### What is being asked:
Type out the entries again, matching each one exactly.

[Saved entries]
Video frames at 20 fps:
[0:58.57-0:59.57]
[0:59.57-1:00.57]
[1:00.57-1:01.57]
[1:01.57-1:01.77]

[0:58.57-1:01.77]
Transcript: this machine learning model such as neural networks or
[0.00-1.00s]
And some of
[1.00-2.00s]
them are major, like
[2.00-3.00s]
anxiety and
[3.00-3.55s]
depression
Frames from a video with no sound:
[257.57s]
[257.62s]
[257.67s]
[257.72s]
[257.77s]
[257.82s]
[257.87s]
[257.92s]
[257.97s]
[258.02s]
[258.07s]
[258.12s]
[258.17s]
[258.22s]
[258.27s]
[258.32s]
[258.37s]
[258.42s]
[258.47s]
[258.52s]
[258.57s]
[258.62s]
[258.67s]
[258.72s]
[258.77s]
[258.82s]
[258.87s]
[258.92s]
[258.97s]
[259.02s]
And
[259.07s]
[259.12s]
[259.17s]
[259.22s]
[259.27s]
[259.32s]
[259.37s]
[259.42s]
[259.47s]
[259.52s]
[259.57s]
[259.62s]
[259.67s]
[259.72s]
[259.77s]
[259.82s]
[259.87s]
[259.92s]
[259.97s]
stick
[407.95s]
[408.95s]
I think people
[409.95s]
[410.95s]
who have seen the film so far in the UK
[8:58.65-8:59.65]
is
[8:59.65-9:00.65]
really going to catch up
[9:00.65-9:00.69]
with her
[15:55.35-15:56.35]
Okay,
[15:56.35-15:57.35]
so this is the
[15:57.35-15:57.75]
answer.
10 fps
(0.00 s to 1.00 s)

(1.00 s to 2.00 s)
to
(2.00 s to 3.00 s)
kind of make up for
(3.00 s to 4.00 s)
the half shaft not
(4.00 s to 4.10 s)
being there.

### Answer to this exercise:
Video frames at 20 fps:
[0:58.57-0:59.57]
[0:59.57-1:00.57]
[1:00.57-1:01.57]
[1:01.57-1:01.77]

[0:58.57-1:01.77]
Transcript: this machine learning model such as neural networks or
[0.00-1.00s]
And some of
[1.00-2.00s]
them are major, like
[2.00-3.00s]
anxiety and
[3.00-3.55s]
depression
Frames from a video with no sound:
[257.57s]
[257.62s]
[257.67s]
[257.72s]
[257.77s]
[257.82s]
[257.87s]
[257.92s]
[257.97s]
[258.02s]
[258.07s]
[258.12s]
[258.17s]
[258.22s]
[258.27s]
[258.32s]
[258.37s]
[258.42s]
[258.47s]
[258.52s]
[258.57s]
[258.62s]
[258.67s]
[258.72s]
[258.77s]
[258.82s]
[258.87s]
[258.92s]
[258.97s]
[259.02s]
And
[259.07s]
[259.12s]
[259.17s]
[259.22s]
[259.27s]
[259.32s]
[259.37s]
[259.42s]
[259.47s]
[259.52s]
[259.57s]
[259.62s]
[259.67s]
[259.72s]
[259.77s]
[259.82s]
[259.87s]
[259.92s]
[259.97s]
stick
[407.95s]
[408.95s]
I think people
[409.95s]
[410.95s]
who have seen the film so far in the UK
[8:58.65-8:59.65]
is
[8:59.65-9:00.65]
really going to catch up
[9:00.65-9:00.69]
with her
[15:55.35-15:56.35]
Okay,
[15:56.35-15:57.35]
so this is the
[15:57.35-15:57.75]
answer.
10 fps
(0.00 s to 1.00 s)

(1.00 s to 2.00 s)
to
(2.00 s to 3.00 s)
kind of make up for
(3.00 s to 4.00 s)
the half shaft not
(4.00 s to 4.10 s)
being there.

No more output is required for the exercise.